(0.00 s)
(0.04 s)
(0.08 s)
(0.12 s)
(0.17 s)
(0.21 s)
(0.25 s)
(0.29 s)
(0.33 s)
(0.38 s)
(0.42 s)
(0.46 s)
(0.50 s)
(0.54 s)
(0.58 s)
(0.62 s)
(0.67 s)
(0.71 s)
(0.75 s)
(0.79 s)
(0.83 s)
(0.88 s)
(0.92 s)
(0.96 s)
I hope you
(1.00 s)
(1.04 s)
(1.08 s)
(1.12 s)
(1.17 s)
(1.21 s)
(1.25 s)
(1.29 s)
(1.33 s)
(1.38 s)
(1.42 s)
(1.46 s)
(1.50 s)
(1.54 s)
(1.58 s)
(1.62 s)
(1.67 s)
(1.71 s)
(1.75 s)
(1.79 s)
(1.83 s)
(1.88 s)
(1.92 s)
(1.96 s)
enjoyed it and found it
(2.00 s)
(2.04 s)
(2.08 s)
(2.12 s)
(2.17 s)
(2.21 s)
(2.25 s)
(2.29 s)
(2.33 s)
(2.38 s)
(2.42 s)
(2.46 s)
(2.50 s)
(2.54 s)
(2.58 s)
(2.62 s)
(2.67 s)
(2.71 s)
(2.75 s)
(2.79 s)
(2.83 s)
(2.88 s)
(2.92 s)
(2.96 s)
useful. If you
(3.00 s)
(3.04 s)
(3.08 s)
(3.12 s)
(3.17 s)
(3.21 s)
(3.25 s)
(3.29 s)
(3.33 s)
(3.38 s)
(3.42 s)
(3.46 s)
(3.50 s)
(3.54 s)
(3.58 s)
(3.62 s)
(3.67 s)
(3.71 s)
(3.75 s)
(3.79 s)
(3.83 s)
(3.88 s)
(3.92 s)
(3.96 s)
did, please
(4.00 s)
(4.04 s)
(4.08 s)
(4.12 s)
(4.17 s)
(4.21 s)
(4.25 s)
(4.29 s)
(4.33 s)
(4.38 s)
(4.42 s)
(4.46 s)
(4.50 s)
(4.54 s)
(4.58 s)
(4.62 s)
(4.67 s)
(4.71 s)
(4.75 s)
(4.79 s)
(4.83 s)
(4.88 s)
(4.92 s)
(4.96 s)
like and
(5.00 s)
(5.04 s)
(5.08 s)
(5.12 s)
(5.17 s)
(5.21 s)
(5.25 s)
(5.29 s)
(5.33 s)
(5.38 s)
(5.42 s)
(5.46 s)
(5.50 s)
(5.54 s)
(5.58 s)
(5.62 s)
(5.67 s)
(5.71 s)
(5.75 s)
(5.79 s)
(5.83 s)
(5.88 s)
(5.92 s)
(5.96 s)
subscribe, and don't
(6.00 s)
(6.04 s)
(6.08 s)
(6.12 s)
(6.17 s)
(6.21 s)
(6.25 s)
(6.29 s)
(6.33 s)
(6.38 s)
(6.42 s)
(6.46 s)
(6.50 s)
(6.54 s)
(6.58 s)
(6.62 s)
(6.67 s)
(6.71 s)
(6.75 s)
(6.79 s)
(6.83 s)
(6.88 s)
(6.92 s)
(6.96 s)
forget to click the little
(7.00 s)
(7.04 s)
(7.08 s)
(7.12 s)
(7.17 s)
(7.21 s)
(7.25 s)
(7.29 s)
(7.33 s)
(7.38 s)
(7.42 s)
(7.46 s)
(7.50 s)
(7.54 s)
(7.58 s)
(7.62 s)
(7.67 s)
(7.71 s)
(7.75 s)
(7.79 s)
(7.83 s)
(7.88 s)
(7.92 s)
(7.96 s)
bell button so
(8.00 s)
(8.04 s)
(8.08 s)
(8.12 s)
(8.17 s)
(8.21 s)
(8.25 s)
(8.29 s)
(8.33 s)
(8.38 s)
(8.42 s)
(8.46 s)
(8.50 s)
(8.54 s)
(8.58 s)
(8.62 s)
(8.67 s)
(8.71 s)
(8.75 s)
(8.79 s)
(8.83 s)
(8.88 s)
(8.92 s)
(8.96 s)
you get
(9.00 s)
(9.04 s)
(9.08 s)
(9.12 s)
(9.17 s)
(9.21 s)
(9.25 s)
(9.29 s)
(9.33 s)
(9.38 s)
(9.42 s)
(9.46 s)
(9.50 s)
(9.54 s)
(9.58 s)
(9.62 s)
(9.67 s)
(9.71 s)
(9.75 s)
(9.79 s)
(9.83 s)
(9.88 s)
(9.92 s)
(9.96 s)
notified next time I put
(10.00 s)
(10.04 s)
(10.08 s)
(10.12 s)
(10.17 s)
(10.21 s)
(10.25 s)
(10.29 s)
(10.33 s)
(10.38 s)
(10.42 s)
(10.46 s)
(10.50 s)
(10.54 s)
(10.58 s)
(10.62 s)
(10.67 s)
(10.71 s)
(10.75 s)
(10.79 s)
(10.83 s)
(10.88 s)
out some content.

### Exercise prompt
Return every record, leaving each line exactly as it was given.

### Completed task
(0.00 s)
(0.04 s)
(0.08 s)
(0.12 s)
(0.17 s)
(0.21 s)
(0.25 s)
(0.29 s)
(0.33 s)
(0.38 s)
(0.42 s)
(0.46 s)
(0.50 s)
(0.54 s)
(0.58 s)
(0.62 s)
(0.67 s)
(0.71 s)
(0.75 s)
(0.79 s)
(0.83 s)
(0.88 s)
(0.92 s)
(0.96 s)
I hope you
(1.00 s)
(1.04 s)
(1.08 s)
(1.12 s)
(1.17 s)
(1.21 s)
(1.25 s)
(1.29 s)
(1.33 s)
(1.38 s)
(1.42 s)
(1.46 s)
(1.50 s)
(1.54 s)
(1.58 s)
(1.62 s)
(1.67 s)
(1.71 s)
(1.75 s)
(1.79 s)
(1.83 s)
(1.88 s)
(1.92 s)
(1.96 s)
enjoyed it and found it
(2.00 s)
(2.04 s)
(2.08 s)
(2.12 s)
(2.17 s)
(2.21 s)
(2.25 s)
(2.29 s)
(2.33 s)
(2.38 s)
(2.42 s)
(2.46 s)
(2.50 s)
(2.54 s)
(2.58 s)
(2.62 s)
(2.67 s)
(2.71 s)
(2.75 s)
(2.79 s)
(2.83 s)
(2.88 s)
(2.92 s)
(2.96 s)
useful. If you
(3.00 s)
(3.04 s)
(3.08 s)
(3.12 s)
(3.17 s)
(3.21 s)
(3.25 s)
(3.29 s)
(3.33 s)
(3.38 s)
(3.42 s)
(3.46 s)
(3.50 s)
(3.54 s)
(3.58 s)
(3.62 s)
(3.67 s)
(3.71 s)
(3.75 s)
(3.79 s)
(3.83 s)
(3.88 s)
(3.92 s)
(3.96 s)
did, please
(4.00 s)
(4.04 s)
(4.08 s)
(4.12 s)
(4.17 s)
(4.21 s)
(4.25 s)
(4.29 s)
(4.33 s)
(4.38 s)
(4.42 s)
(4.46 s)
(4.50 s)
(4.54 s)
(4.58 s)
(4.62 s)
(4.67 s)
(4.71 s)
(4.75 s)
(4.79 s)
(4.83 s)
(4.88 s)
(4.92 s)
(4.96 s)
like and
(5.00 s)
(5.04 s)
(5.08 s)
(5.12 s)
(5.17 s)
(5.21 s)
(5.25 s)
(5.29 s)
(5.33 s)
(5.38 s)
(5.42 s)
(5.46 s)
(5.50 s)
(5.54 s)
(5.58 s)
(5.62 s)
(5.67 s)
(5.71 s)
(5.75 s)
(5.79 s)
(5.83 s)
(5.88 s)
(5.92 s)
(5.96 s)
subscribe, and don't
(6.00 s)
(6.04 s)
(6.08 s)
(6.12 s)
(6.17 s)
(6.21 s)
(6.25 s)
(6.29 s)
(6.33 s)
(6.38 s)
(6.42 s)
(6.46 s)
(6.50 s)
(6.54 s)
(6.58 s)
(6.62 s)
(6.67 s)
(6.71 s)
(6.75 s)
(6.79 s)
(6.83 s)
(6.88 s)
(6.92 s)
(6.96 s)
forget to click the little
(7.00 s)
(7.04 s)
(7.08 s)
(7.12 s)
(7.17 s)
(7.21 s)
(7.25 s)
(7.29 s)
(7.33 s)
(7.38 s)
(7.42 s)
(7.46 s)
(7.50 s)
(7.54 s)
(7.58 s)
(7.62 s)
(7.67 s)
(7.71 s)
(7.75 s)
(7.79 s)
(7.83 s)
(7.88 s)
(7.92 s)
(7.96 s)
bell button so
(8.00 s)
(8.04 s)
(8.08 s)
(8.12 s)
(8.17 s)
(8.21 s)
(8.25 s)
(8.29 s)
(8.33 s)
(8.38 s)
(8.42 s)
(8.46 s)
(8.50 s)
(8.54 s)
(8.58 s)
(8.62 s)
(8.67 s)
(8.71 s)
(8.75 s)
(8.79 s)
(8.83 s)
(8.88 s)
(8.92 s)
(8.96 s)
you get
(9.00 s)
(9.04 s)
(9.08 s)
(9.12 s)
(9.17 s)
(9.21 s)
(9.25 s)
(9.29 s)
(9.33 s)
(9.38 s)
(9.42 s)
(9.46 s)
(9.50 s)
(9.54 s)
(9.58 s)
(9.62 s)
(9.67 s)
(9.71 s)
(9.75 s)
(9.79 s)
(9.83 s)
(9.88 s)
(9.92 s)
(9.96 s)
notified next time I put
(10.00 s)
(10.04 s)
(10.08 s)
(10.12 s)
(10.17 s)
(10.21 s)
(10.25 s)
(10.29 s)
(10.33 s)
(10.38 s)
(10.42 s)
(10.46 s)
(10.50 s)
(10.54 s)
(10.58 s)
(10.62 s)
(10.67 s)
(10.71 s)
(10.75 s)
(10.79 s)
(10.83 s)
(10.88 s)
out some content.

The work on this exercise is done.